The two Democrats in the race raised questions about their fitness to dress for hot weather. Christopher Robinson wore a buttoned-down dress shirt with long, eventually rolled-up, sleeves and what surely was the only tie at Somers Cove Marina. (It was red and quite attractive, but still!)

The Cambridge defense attorney said he'd come straight from court. At least he'd left his jacket in the car. "That would have been silly," he said.

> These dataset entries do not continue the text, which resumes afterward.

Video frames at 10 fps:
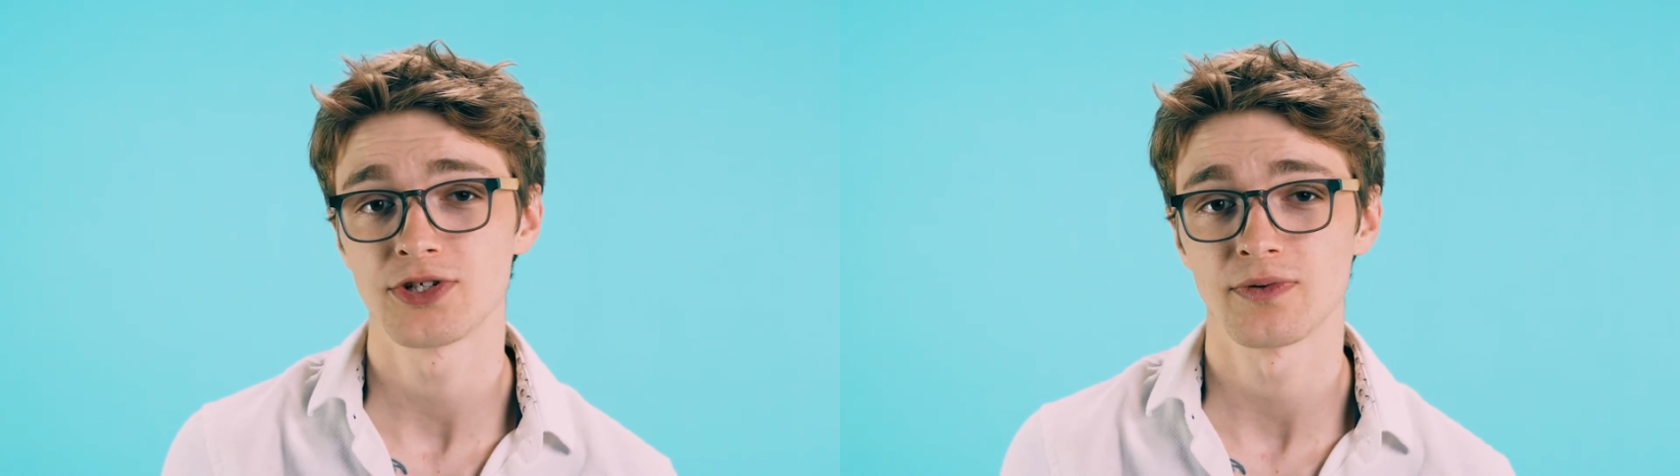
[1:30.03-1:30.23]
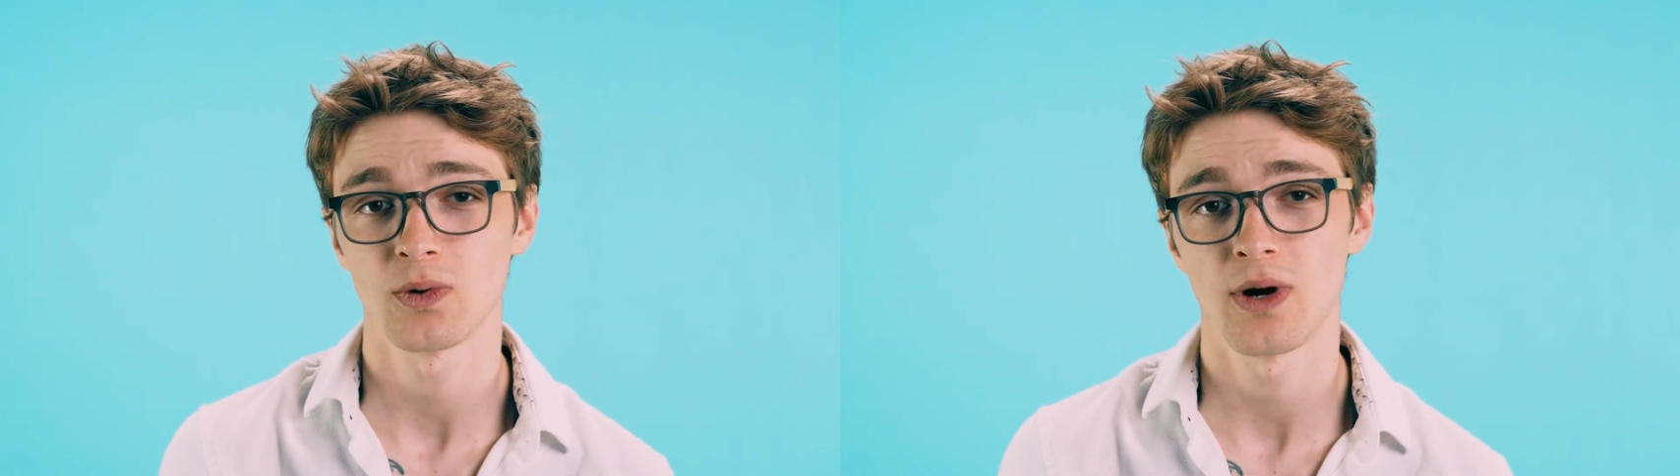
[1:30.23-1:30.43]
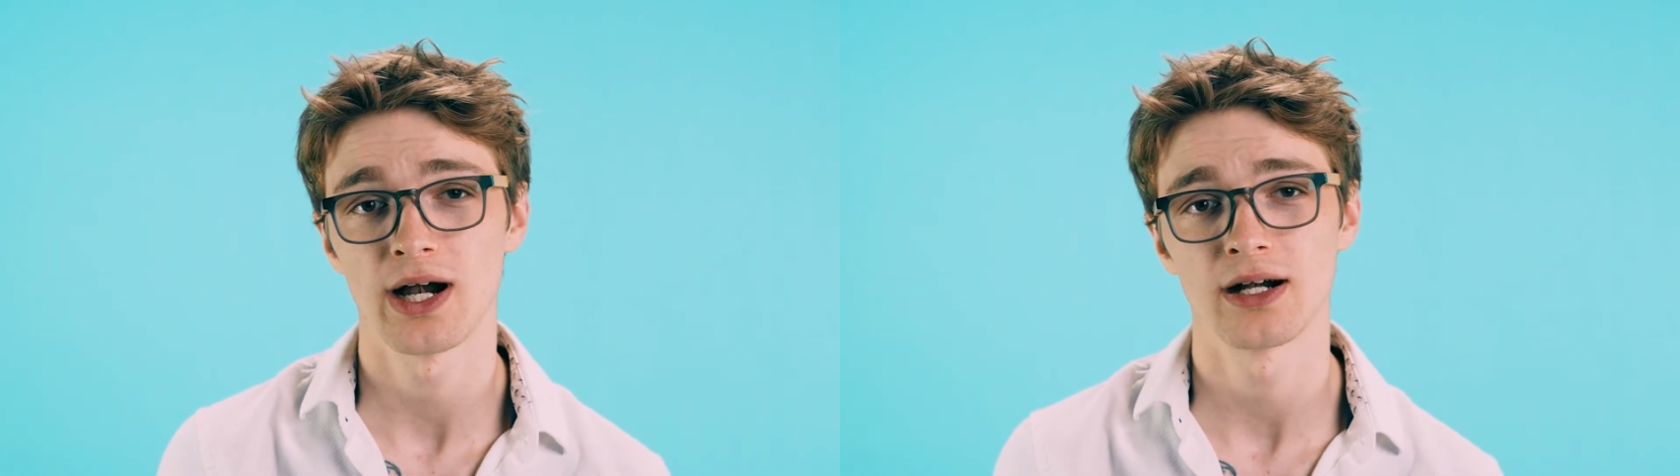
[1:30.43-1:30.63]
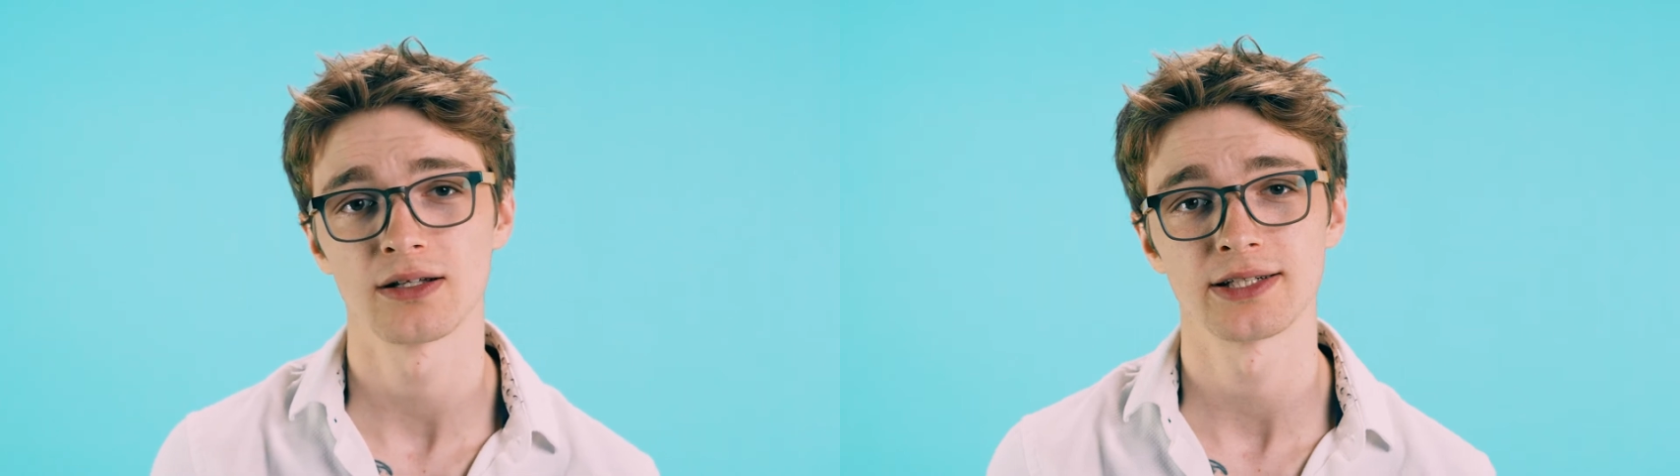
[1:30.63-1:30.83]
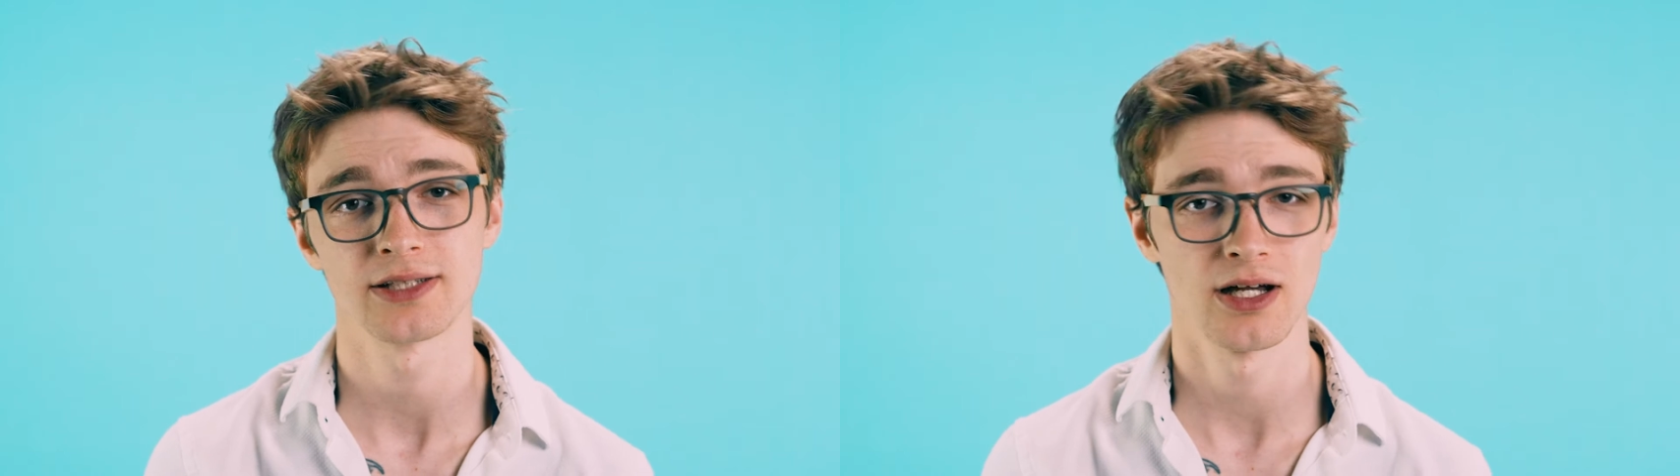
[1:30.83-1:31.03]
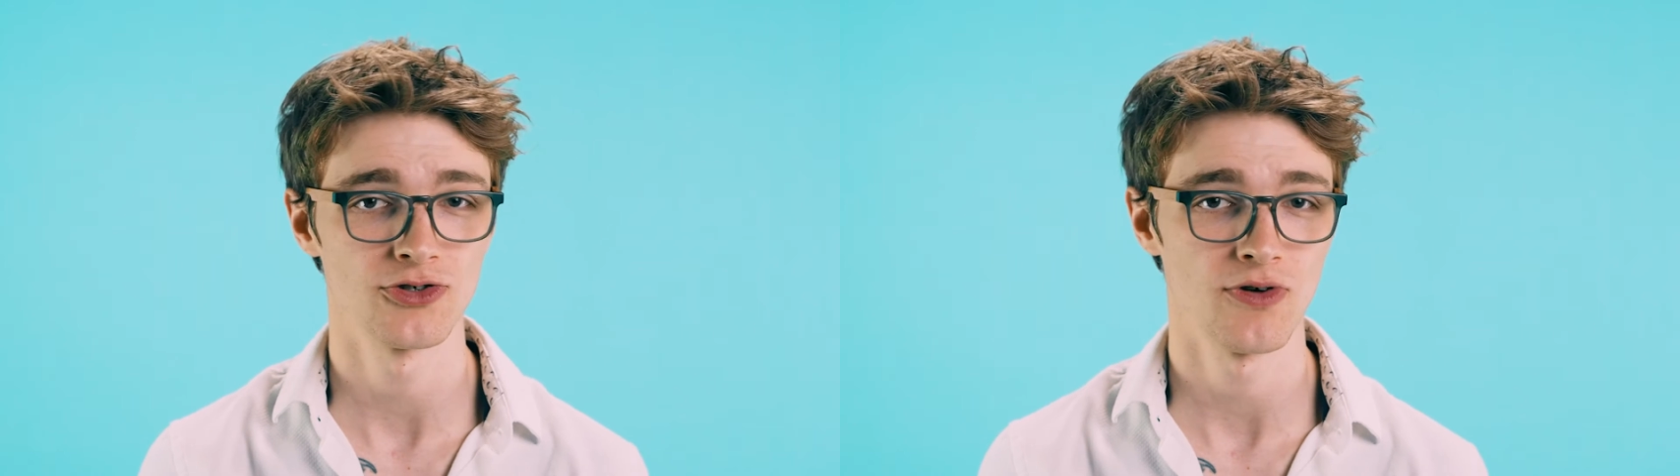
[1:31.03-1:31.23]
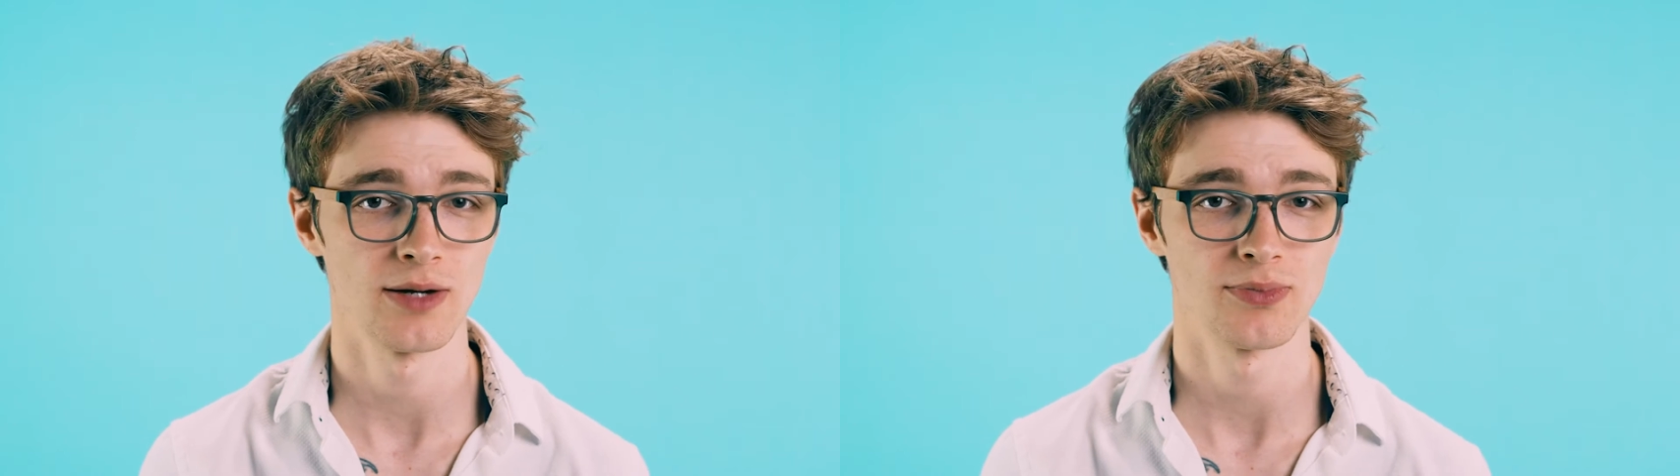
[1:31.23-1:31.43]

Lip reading: and require a less cut and dry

Robinson's rival for the Democratic nomination, Queen Anne's County State's Attorney Frank Kratovil, was in short sleeves, but his shirt was black. It wasn't has hot as it looked, he said. "This is like the Under Armour," he said.

Connect the dots

Nicole Richie was spotted getting takeout for two at California Pizza Kitchen in Annapolis Mall this week, according to the celebrity gossip site perezhilton.com. The gal who answered the phone at CPK confirmed it. The order: spinach-artichoke dip and Thai chicken pizza. Richie's boyfriend, Good Charlotte's Joel Madden, hails from Waldorf. ... WMAR's "town hall" meeting on crime aired last night - minus two panelists who probably would have taken center stage. One was Baltimore Police Commissioner Leonard Hamm, who was supposed to appear but got the boot instead. The other was former Commish Ed Norris, who was invited to the show, then uninvited after some of the other panelists objected, said David Silverstein, WMAR's news director. The station decided to do a separate segment with Norris, so he probably wound up getting more attention. "I think it's pathetic frankly," Norris said. "This is a really serious problem with people literally dying and the fact that people won't sit on a panel with me for political reasons is disgraceful." ... Three ex-governors met at Jimmy's restaurant in Fells Point this week for breakfast, confirmed Jimmy Filipidis, son of the owner. Bob Ehrlich, William Donald Schaefer and Marvin Mandel were there about an hour, eating eggs, greeting fans and, no doubt, talking politics. ... At the Tawes, lobbyist Bruce Bereano showed no signs of suffering from the O'Malley administration's professed Bereano ban. Wearing a peachy-Hawaiian shirt, he rattled off the names of more than a dozen current and former state lawmakers who stopped by his tent. Mandel, Comptroller Peter Franchot and a couple of members of Team Ehrlich - Dennis Castleman and Paul Schurick - also popped in, Bereano said.